====== Supplied material ======
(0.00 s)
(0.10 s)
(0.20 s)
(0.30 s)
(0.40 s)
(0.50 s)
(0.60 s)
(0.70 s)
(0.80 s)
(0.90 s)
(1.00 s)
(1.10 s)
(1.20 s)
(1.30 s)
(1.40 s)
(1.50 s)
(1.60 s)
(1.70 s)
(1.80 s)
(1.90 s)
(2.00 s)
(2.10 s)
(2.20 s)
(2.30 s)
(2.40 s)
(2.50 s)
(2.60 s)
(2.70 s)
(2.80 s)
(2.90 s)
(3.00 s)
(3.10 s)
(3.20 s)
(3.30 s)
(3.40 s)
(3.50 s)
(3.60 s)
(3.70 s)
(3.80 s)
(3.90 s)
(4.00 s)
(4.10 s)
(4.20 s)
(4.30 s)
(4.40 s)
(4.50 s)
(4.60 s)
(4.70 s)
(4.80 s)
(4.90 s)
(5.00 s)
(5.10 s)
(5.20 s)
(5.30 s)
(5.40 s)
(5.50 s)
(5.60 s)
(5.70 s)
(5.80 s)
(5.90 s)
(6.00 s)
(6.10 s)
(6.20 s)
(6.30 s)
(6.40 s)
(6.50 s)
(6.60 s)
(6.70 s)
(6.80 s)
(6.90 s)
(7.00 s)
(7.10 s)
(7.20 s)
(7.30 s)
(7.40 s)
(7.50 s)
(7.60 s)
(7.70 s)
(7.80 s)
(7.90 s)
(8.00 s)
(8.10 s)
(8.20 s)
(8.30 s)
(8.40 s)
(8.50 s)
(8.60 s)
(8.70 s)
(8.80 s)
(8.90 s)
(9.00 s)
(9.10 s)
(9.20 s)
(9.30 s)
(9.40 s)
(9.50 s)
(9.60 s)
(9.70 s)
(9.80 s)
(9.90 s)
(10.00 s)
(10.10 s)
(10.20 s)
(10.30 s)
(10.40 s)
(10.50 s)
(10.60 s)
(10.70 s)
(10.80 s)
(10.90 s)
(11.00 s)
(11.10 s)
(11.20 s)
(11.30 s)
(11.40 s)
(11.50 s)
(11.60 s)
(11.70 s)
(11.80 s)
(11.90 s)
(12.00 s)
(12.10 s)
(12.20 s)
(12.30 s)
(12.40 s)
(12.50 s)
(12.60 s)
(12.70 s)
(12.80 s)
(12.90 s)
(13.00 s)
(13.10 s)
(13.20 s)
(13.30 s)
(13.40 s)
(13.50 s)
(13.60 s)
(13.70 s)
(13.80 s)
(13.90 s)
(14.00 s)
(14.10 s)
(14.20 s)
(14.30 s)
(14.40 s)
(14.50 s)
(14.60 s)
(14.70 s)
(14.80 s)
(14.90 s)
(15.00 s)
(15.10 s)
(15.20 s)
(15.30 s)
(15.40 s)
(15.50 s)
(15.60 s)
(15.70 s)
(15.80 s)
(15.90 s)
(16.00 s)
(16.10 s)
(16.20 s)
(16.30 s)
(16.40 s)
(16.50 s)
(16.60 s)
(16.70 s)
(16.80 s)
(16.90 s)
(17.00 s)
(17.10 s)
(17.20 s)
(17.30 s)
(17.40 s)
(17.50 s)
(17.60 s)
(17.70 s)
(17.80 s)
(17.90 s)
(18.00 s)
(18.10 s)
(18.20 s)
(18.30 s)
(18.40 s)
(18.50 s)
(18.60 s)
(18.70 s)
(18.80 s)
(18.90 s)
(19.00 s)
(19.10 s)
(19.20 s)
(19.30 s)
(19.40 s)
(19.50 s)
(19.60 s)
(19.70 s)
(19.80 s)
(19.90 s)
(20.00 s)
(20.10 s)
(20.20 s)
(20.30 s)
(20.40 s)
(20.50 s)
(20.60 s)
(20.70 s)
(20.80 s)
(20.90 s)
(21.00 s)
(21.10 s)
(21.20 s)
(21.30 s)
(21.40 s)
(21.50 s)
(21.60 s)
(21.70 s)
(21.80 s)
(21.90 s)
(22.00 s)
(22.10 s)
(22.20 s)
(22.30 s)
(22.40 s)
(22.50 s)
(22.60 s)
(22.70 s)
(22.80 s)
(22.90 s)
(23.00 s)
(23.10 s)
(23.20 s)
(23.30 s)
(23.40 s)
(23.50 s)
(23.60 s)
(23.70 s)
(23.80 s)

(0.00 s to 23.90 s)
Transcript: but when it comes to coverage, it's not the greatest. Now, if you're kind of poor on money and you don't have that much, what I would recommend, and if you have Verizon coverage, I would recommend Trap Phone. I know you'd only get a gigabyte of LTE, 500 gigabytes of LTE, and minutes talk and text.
======
**Task item**
Each record must be duplicated exactly, with none missing.

**Solution to this problem**
(0.00 s)
(0.10 s)
(0.20 s)
(0.30 s)
(0.40 s)
(0.50 s)
(0.60 s)
(0.70 s)
(0.80 s)
(0.90 s)
(1.00 s)
(1.10 s)
(1.20 s)
(1.30 s)
(1.40 s)
(1.50 s)
(1.60 s)
(1.70 s)
(1.80 s)
(1.90 s)
(2.00 s)
(2.10 s)
(2.20 s)
(2.30 s)
(2.40 s)
(2.50 s)
(2.60 s)
(2.70 s)
(2.80 s)
(2.90 s)
(3.00 s)
(3.10 s)
(3.20 s)
(3.30 s)
(3.40 s)
(3.50 s)
(3.60 s)
(3.70 s)
(3.80 s)
(3.90 s)
(4.00 s)
(4.10 s)
(4.20 s)
(4.30 s)
(4.40 s)
(4.50 s)
(4.60 s)
(4.70 s)
(4.80 s)
(4.90 s)
(5.00 s)
(5.10 s)
(5.20 s)
(5.30 s)
(5.40 s)
(5.50 s)
(5.60 s)
(5.70 s)
(5.80 s)
(5.90 s)
(6.00 s)
(6.10 s)
(6.20 s)
(6.30 s)
(6.40 s)
(6.50 s)
(6.60 s)
(6.70 s)
(6.80 s)
(6.90 s)
(7.00 s)
(7.10 s)
(7.20 s)
(7.30 s)
(7.40 s)
(7.50 s)
(7.60 s)
(7.70 s)
(7.80 s)
(7.90 s)
(8.00 s)
(8.10 s)
(8.20 s)
(8.30 s)
(8.40 s)
(8.50 s)
(8.60 s)
(8.70 s)
(8.80 s)
(8.90 s)
(9.00 s)
(9.10 s)
(9.20 s)
(9.30 s)
(9.40 s)
(9.50 s)
(9.60 s)
(9.70 s)
(9.80 s)
(9.90 s)
(10.00 s)
(10.10 s)
(10.20 s)
(10.30 s)
(10.40 s)
(10.50 s)
(10.60 s)
(10.70 s)
(10.80 s)
(10.90 s)
(11.00 s)
(11.10 s)
(11.20 s)
(11.30 s)
(11.40 s)
(11.50 s)
(11.60 s)
(11.70 s)
(11.80 s)
(11.90 s)
(12.00 s)
(12.10 s)
(12.20 s)
(12.30 s)
(12.40 s)
(12.50 s)
(12.60 s)
(12.70 s)
(12.80 s)
(12.90 s)
(13.00 s)
(13.10 s)
(13.20 s)
(13.30 s)
(13.40 s)
(13.50 s)
(13.60 s)
(13.70 s)
(13.80 s)
(13.90 s)
(14.00 s)
(14.10 s)
(14.20 s)
(14.30 s)
(14.40 s)
(14.50 s)
(14.60 s)
(14.70 s)
(14.80 s)
(14.90 s)
(15.00 s)
(15.10 s)
(15.20 s)
(15.30 s)
(15.40 s)
(15.50 s)
(15.60 s)
(15.70 s)
(15.80 s)
(15.90 s)
(16.00 s)
(16.10 s)
(16.20 s)
(16.30 s)
(16.40 s)
(16.50 s)
(16.60 s)
(16.70 s)
(16.80 s)
(16.90 s)
(17.00 s)
(17.10 s)
(17.20 s)
(17.30 s)
(17.40 s)
(17.50 s)
(17.60 s)
(17.70 s)
(17.80 s)
(17.90 s)
(18.00 s)
(18.10 s)
(18.20 s)
(18.30 s)
(18.40 s)
(18.50 s)
(18.60 s)
(18.70 s)
(18.80 s)
(18.90 s)
(19.00 s)
(19.10 s)
(19.20 s)
(19.30 s)
(19.40 s)
(19.50 s)
(19.60 s)
(19.70 s)
(19.80 s)
(19.90 s)
(20.00 s)
(20.10 s)
(20.20 s)
(20.30 s)
(20.40 s)
(20.50 s)
(20.60 s)
(20.70 s)
(20.80 s)
(20.90 s)
(21.00 s)
(21.10 s)
(21.20 s)
(21.30 s)
(21.40 s)
(21.50 s)
(21.60 s)
(21.70 s)
(21.80 s)
(21.90 s)
(22.00 s)
(22.10 s)
(22.20 s)
(22.30 s)
(22.40 s)
(22.50 s)
(22.60 s)
(22.70 s)
(22.80 s)
(22.90 s)
(23.00 s)
(23.10 s)
(23.20 s)
(23.30 s)
(23.40 s)
(23.50 s)
(23.60 s)
(23.70 s)
(23.80 s)

(0.00 s to 23.90 s)
Transcript: but when it comes to coverage, it's not the greatest. Now, if you're kind of poor on money and you don't have that much, what I would recommend, and if you have Verizon coverage, I would recommend Trap Phone. I know you'd only get a gigabyte of LTE, 500 gigabytes of LTE, and minutes talk and text.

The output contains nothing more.